**THE PROBLEM**
What is needed is an exact retyping of each entry, pictures excluded.

**ENTRIES SHOWN**
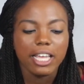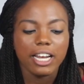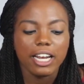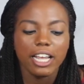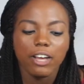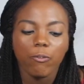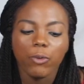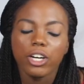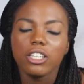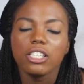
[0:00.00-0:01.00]
But
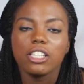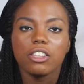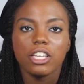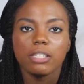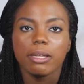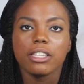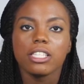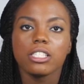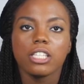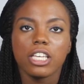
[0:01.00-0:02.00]
one of the things
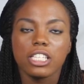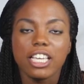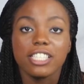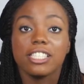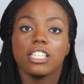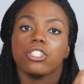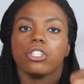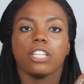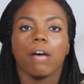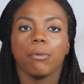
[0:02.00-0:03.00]
about this is it
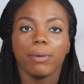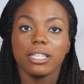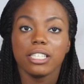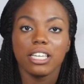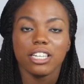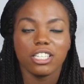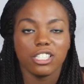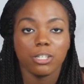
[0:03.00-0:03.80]
sits on top of my skin.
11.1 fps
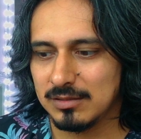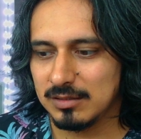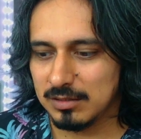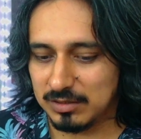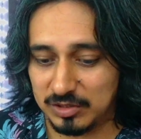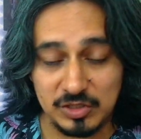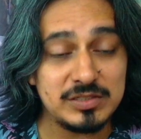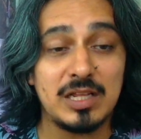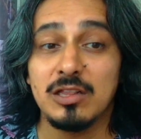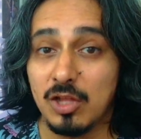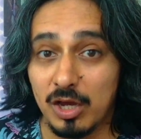There's a
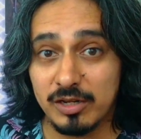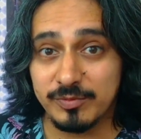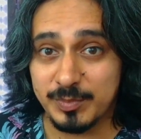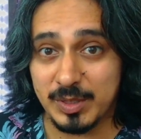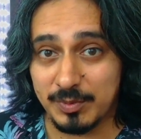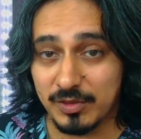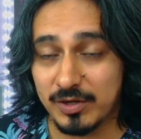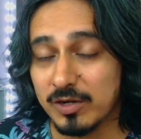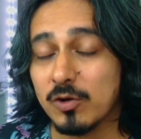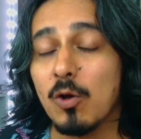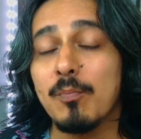lot of people that
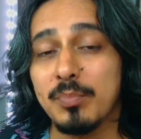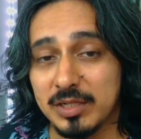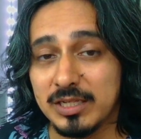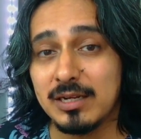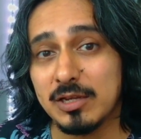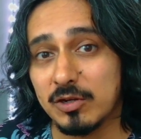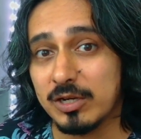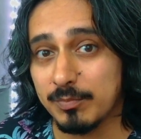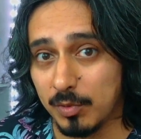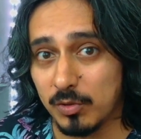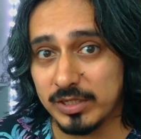are completely
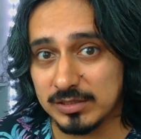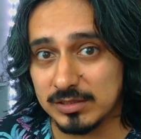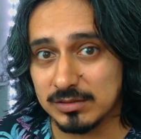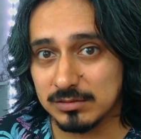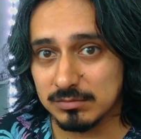unimportant.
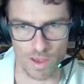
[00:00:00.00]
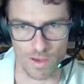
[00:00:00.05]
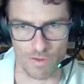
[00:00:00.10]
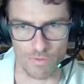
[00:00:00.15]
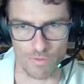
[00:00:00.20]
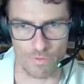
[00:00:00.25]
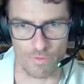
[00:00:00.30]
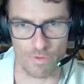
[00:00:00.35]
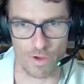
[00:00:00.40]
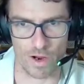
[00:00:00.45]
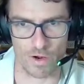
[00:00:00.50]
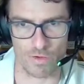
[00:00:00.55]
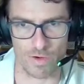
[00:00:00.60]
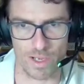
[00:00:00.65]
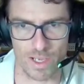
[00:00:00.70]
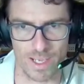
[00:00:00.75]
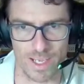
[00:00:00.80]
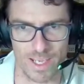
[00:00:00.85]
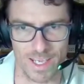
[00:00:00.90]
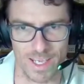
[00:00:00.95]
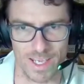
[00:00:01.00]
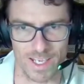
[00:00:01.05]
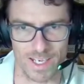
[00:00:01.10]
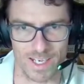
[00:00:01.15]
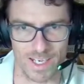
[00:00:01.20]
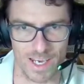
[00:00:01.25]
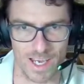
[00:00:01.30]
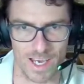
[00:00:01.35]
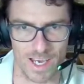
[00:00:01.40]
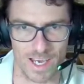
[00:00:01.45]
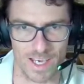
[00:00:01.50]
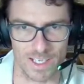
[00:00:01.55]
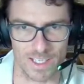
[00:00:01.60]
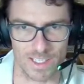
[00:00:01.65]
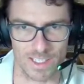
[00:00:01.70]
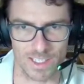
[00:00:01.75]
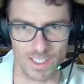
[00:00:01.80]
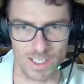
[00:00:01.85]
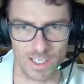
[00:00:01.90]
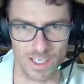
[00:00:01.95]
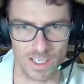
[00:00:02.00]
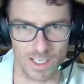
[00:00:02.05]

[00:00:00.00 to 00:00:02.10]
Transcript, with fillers: very nice.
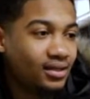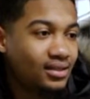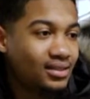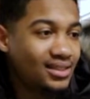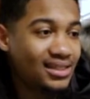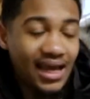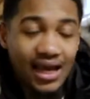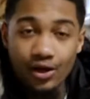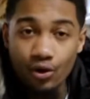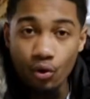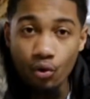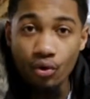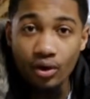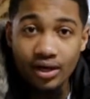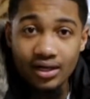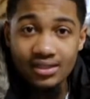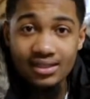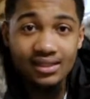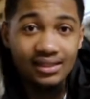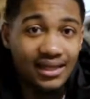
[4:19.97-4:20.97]
10
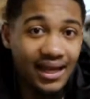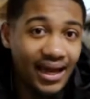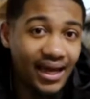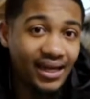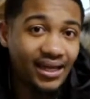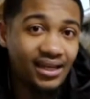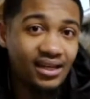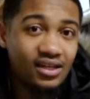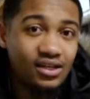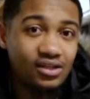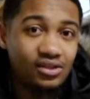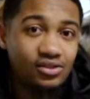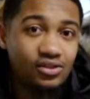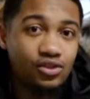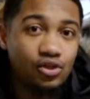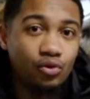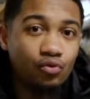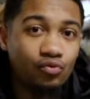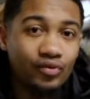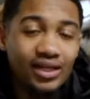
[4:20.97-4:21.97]
orders a day
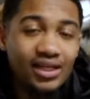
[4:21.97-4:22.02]
to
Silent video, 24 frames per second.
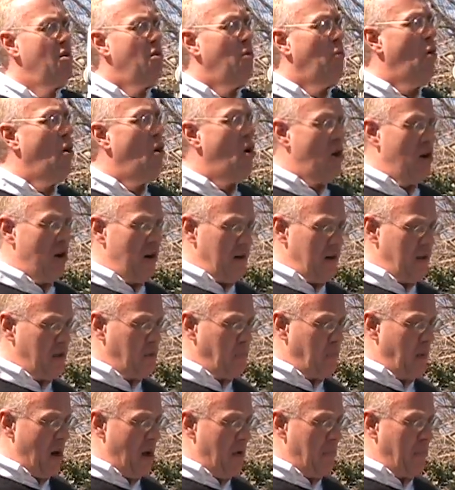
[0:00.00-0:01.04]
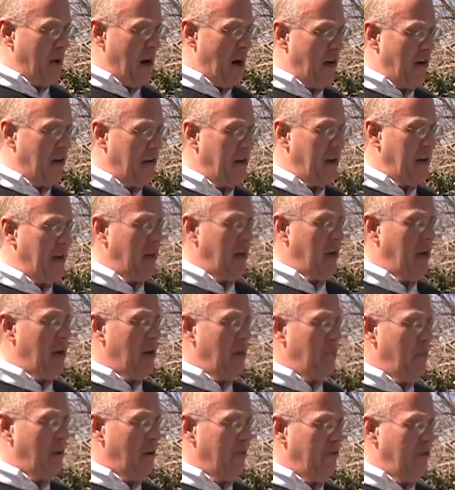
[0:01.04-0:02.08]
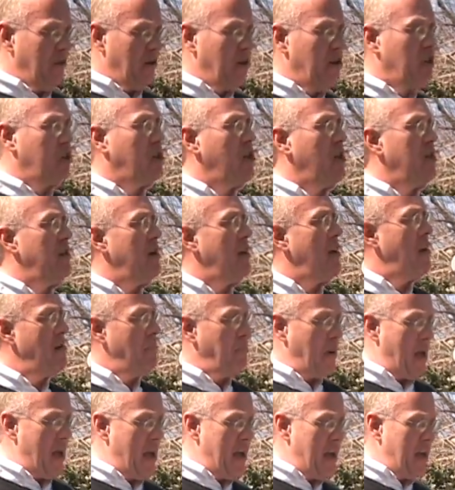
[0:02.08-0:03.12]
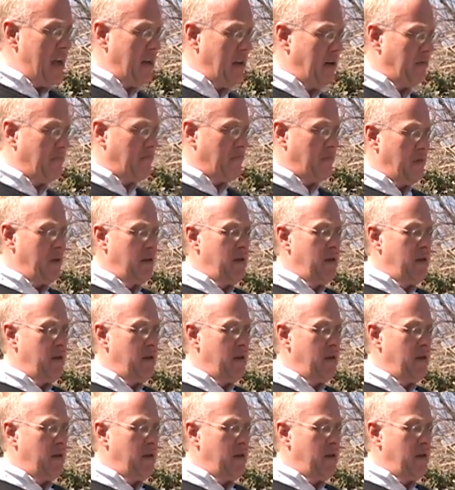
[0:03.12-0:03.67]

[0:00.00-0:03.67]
War is barbarity, perversion, and pain,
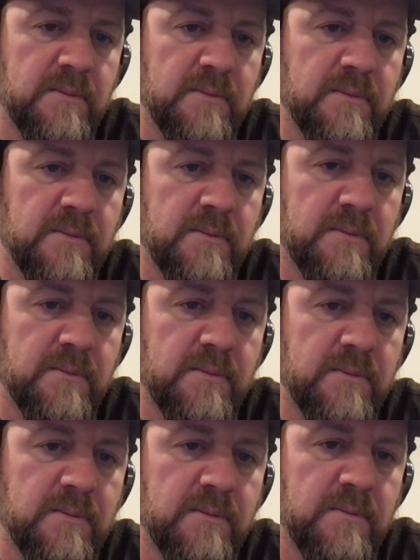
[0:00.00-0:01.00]

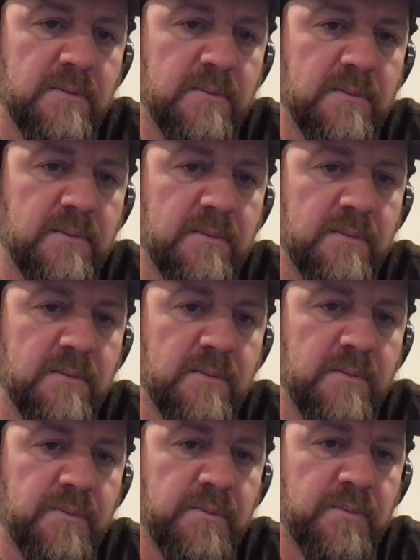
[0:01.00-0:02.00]

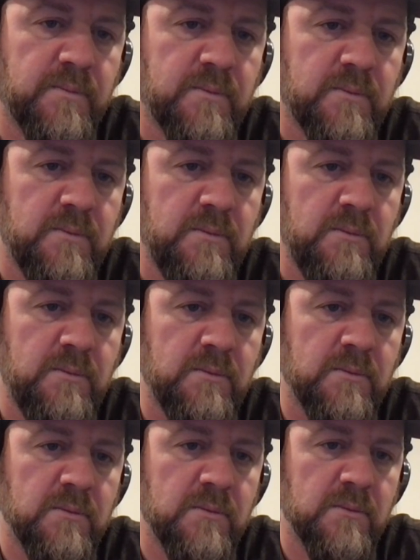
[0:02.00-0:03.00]

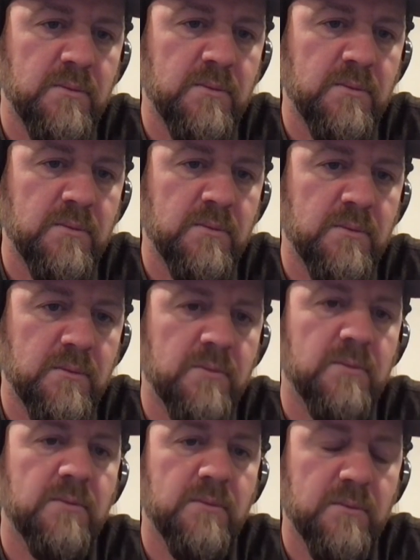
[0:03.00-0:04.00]

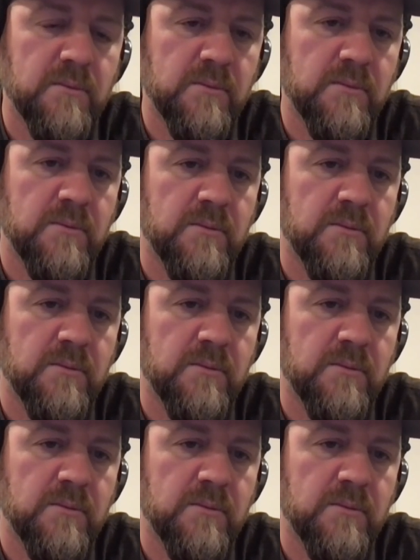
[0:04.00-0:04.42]
The person shown says nothing.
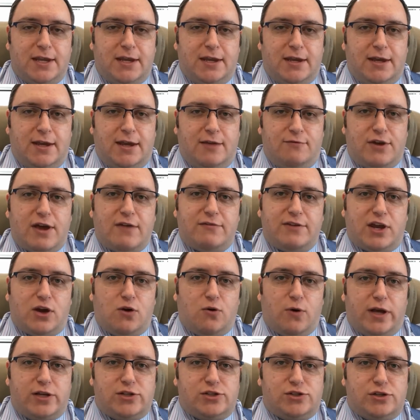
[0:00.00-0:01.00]
If you have any
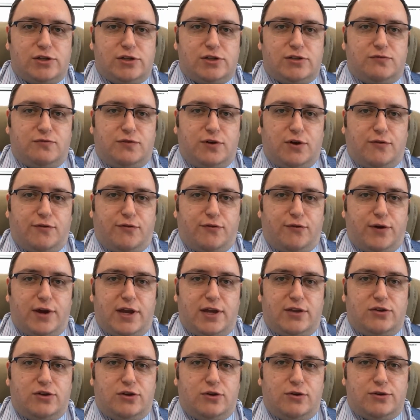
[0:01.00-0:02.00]
questions, feel free
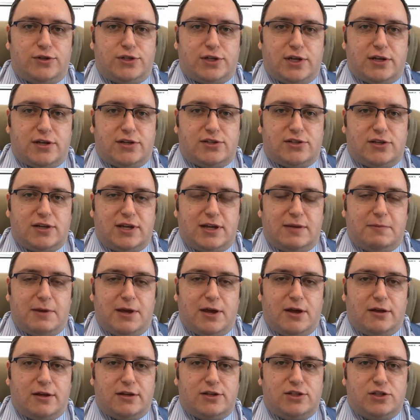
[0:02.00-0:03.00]
to send us an
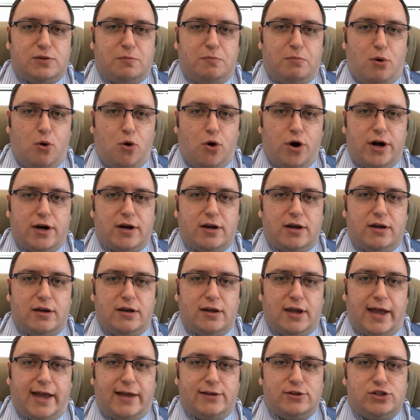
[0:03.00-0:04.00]
email at
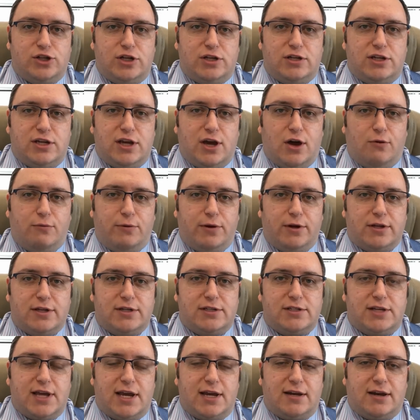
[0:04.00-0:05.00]

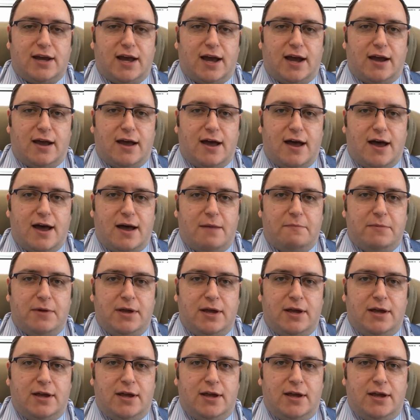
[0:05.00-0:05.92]
support@gtlrealestate.com.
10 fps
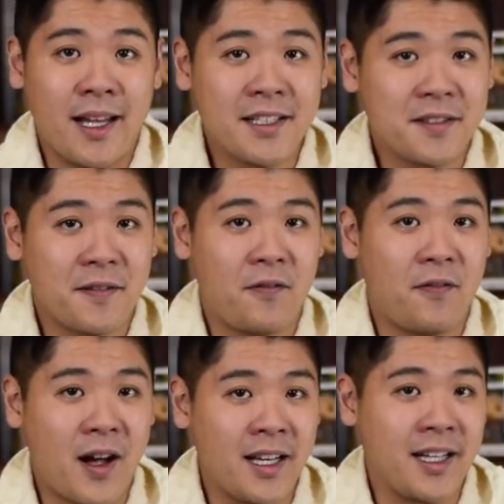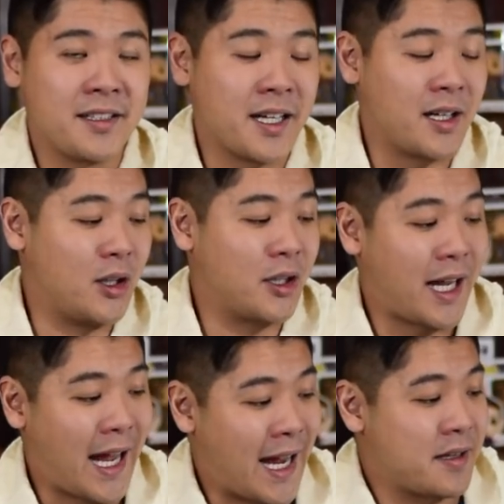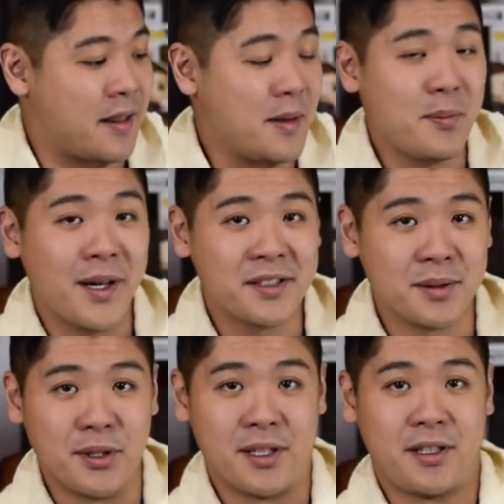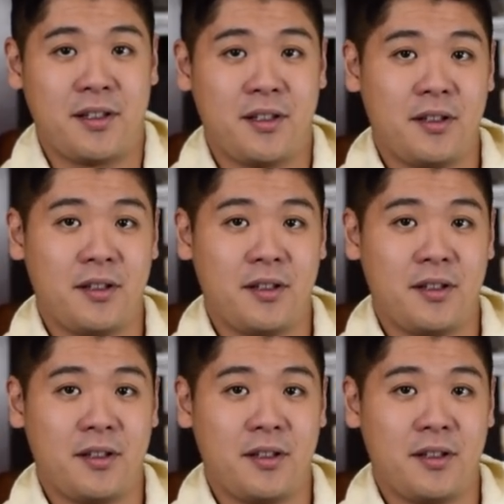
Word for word: let's finally take a look at the Pixelbook.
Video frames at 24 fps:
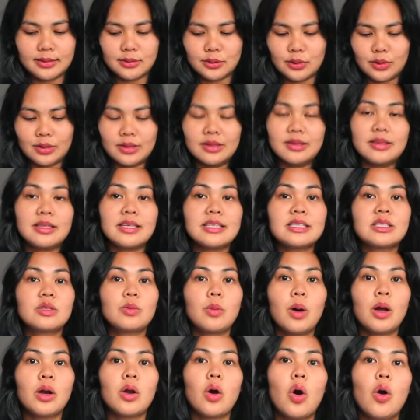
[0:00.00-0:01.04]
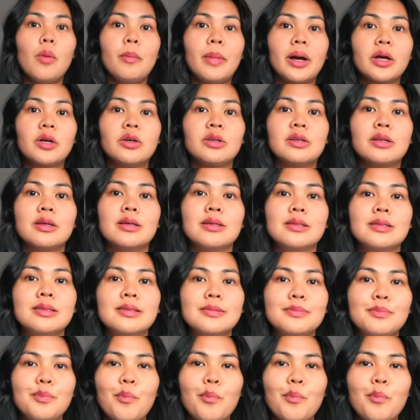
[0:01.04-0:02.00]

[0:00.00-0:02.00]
So this one, oh my goodness.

**EXPECTED OUTPUT**
[0:00.00-0:01.00]
But
[0:01.00-0:02.00]
one of the things
[0:02.00-0:03.00]
about this is it
[0:03.00-0:03.80]
sits on top of my skin.
11.1 fps
There's a
lot of people that
are completely
unimportant.
[00:00:00.00]
[00:00:00.05]
[00:00:00.10]
[00:00:00.15]
[00:00:00.20]
[00:00:00.25]
[00:00:00.30]
[00:00:00.35]
[00:00:00.40]
[00:00:00.45]
[00:00:00.50]
[00:00:00.55]
[00:00:00.60]
[00:00:00.65]
[00:00:00.70]
[00:00:00.75]
[00:00:00.80]
[00:00:00.85]
[00:00:00.90]
[00:00:00.95]
[00:00:01.00]
[00:00:01.05]
[00:00:01.10]
[00:00:01.15]
[00:00:01.20]
[00:00:01.25]
[00:00:01.30]
[00:00:01.35]
[00:00:01.40]
[00:00:01.45]
[00:00:01.50]
[00:00:01.55]
[00:00:01.60]
[00:00:01.65]
[00:00:01.70]
[00:00:01.75]
[00:00:01.80]
[00:00:01.85]
[00:00:01.90]
[00:00:01.95]
[00:00:02.00]
[00:00:02.05]

[00:00:00.00 to 00:00:02.10]
Transcript, with fillers: very nice.
[4:19.97-4:20.97]
10
[4:20.97-4:21.97]
orders a day
[4:21.97-4:22.02]
to
Silent video, 24 frames per second.
[0:00.00-0:01.04]
[0:01.04-0:02.08]
[0:02.08-0:03.12]
[0:03.12-0:03.67]

[0:00.00-0:03.67]
War is barbarity, perversion, and pain,
[0:00.00-0:01.00]

[0:01.00-0:02.00]

[0:02.00-0:03.00]

[0:03.00-0:04.00]

[0:04.00-0:04.42]
The person shown says nothing.
[0:00.00-0:01.00]
If you have any
[0:01.00-0:02.00]
questions, feel free
[0:02.00-0:03.00]
to send us an
[0:03.00-0:04.00]
email at
[0:04.00-0:05.00]

[0:05.00-0:05.92]
support@gtlrealestate.com.
10 fps
Word for word: let's finally take a look at the Pixelbook.
Video frames at 24 fps:
[0:00.00-0:01.04]
[0:01.04-0:02.00]

[0:00.00-0:02.00]
So this one, oh my goodness.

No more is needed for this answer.